> [Brief]: Starting at the line that contains "[0:09.90-0:10.80]" and stopping at the line that contains "[0:02.00-0:03.00]", restate each line of the records below exactly. Omit the pictures.

> [Records shown]:
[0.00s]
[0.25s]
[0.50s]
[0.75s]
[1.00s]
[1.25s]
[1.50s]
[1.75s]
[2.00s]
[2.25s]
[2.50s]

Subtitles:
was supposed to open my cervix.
* * *
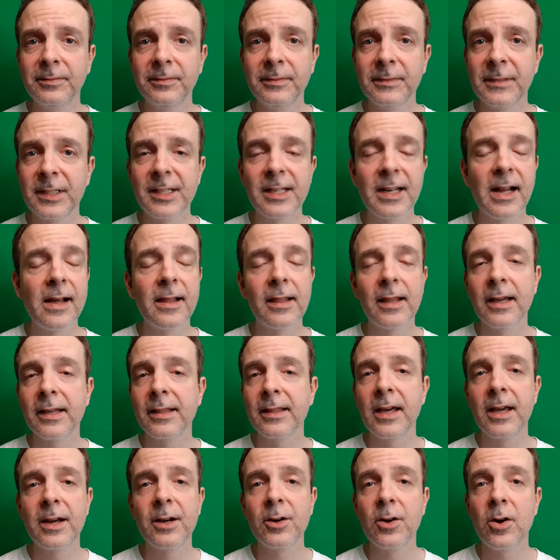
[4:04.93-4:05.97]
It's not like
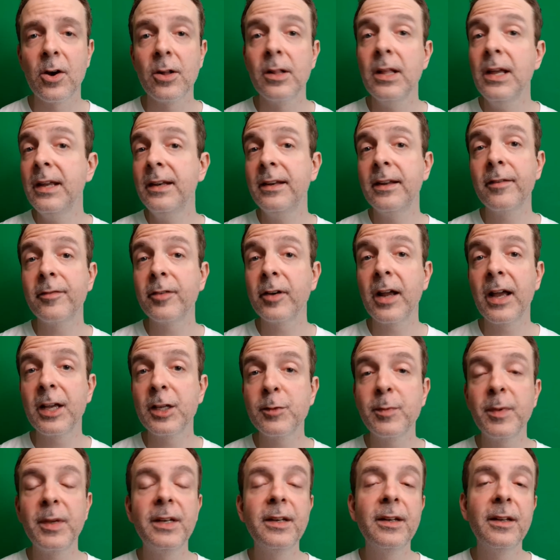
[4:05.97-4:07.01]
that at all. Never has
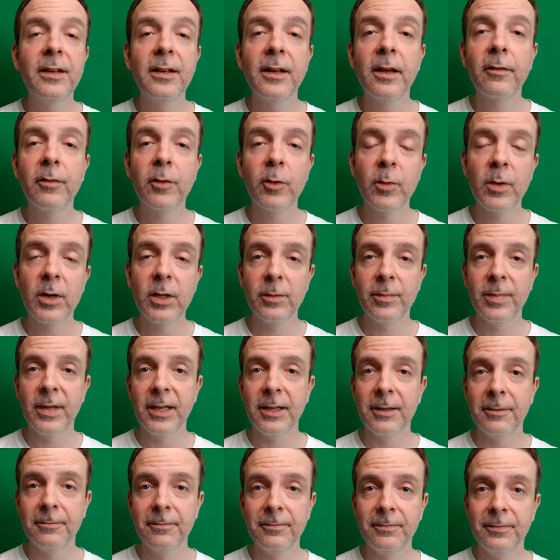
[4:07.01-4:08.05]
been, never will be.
---
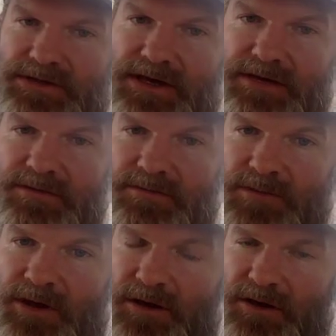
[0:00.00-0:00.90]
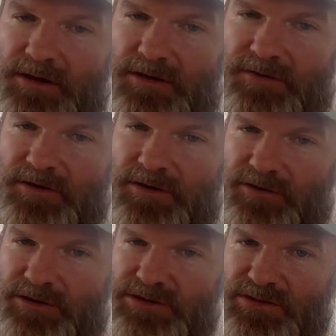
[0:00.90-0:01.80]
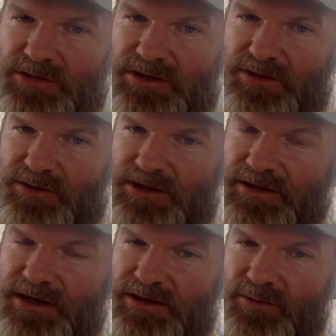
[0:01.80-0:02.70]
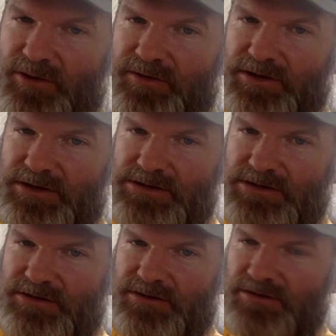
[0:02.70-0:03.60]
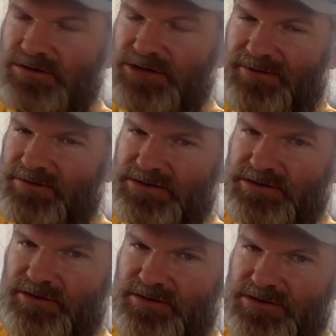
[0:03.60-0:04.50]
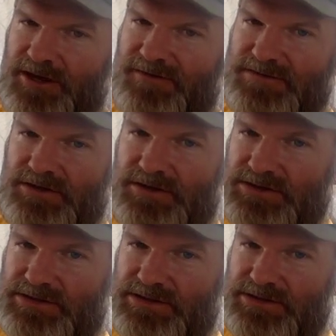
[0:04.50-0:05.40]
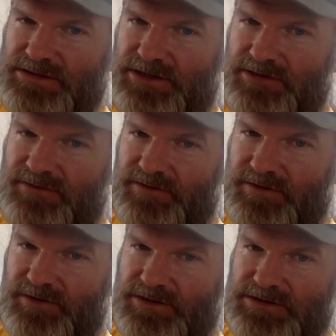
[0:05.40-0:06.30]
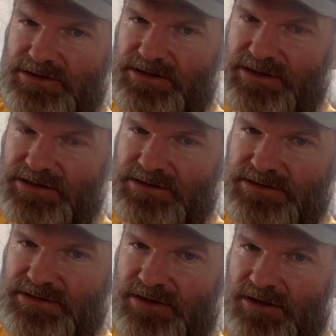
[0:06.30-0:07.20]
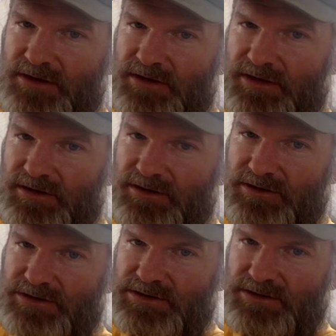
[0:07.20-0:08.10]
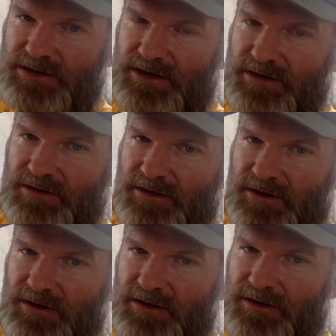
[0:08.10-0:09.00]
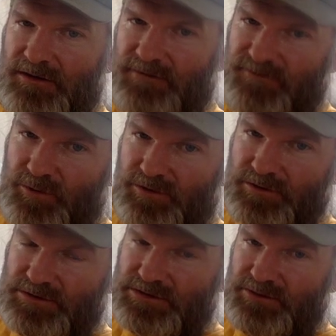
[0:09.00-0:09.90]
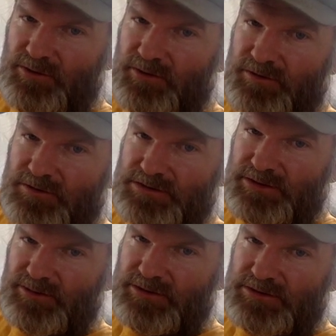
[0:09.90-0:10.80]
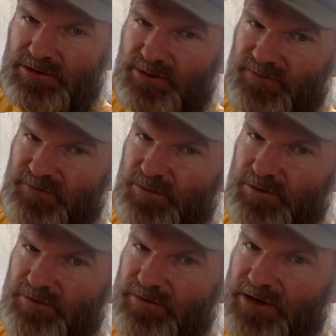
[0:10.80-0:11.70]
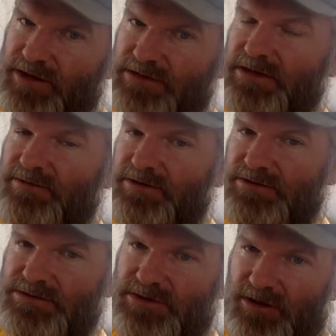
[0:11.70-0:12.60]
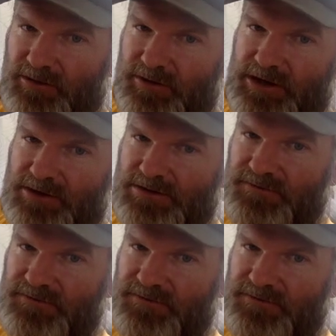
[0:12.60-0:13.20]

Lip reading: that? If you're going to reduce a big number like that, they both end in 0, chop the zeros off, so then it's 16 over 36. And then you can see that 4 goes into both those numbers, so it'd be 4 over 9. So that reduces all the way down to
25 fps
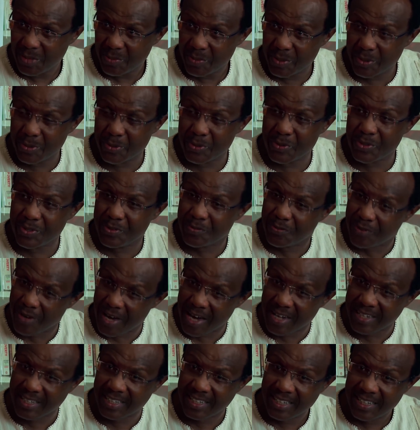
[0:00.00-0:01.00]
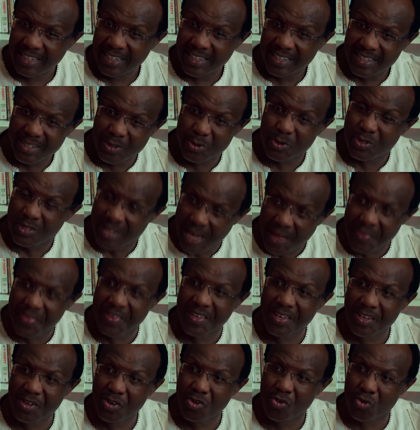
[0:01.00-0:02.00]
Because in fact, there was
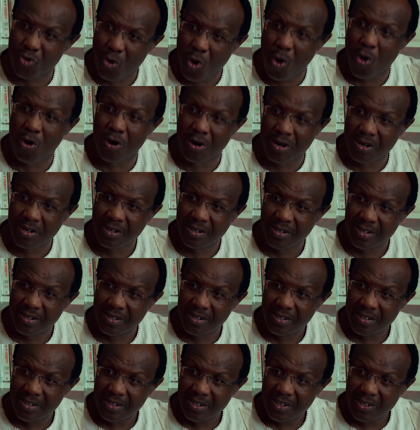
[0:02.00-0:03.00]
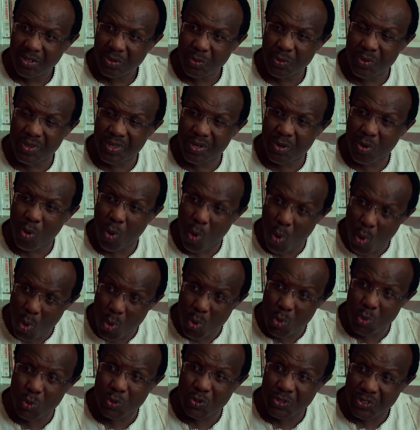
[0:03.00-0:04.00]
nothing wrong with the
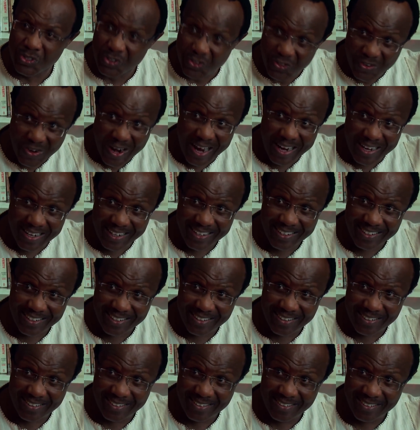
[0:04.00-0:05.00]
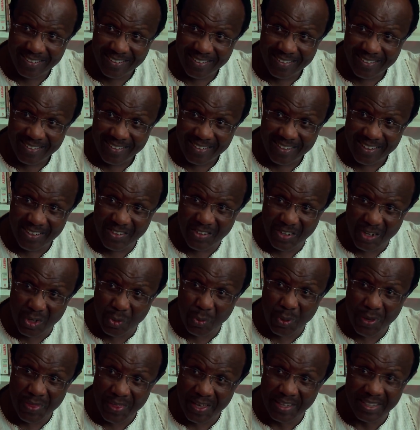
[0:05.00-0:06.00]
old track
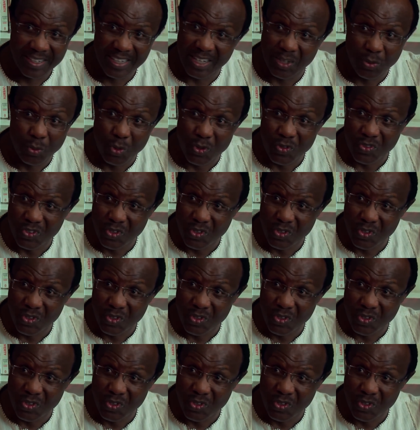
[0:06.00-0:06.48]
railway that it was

> [Solution]:
[0:09.90-0:10.80]
[0:10.80-0:11.70]
[0:11.70-0:12.60]
[0:12.60-0:13.20]

Lip reading: that? If you're going to reduce a big number like that, they both end in 0, chop the zeros off, so then it's 16 over 36. And then you can see that 4 goes into both those numbers, so it'd be 4 over 9. So that reduces all the way down to
25 fps
[0:00.00-0:01.00]
[0:01.00-0:02.00]
Because in fact, there was
[0:02.00-0:03.00]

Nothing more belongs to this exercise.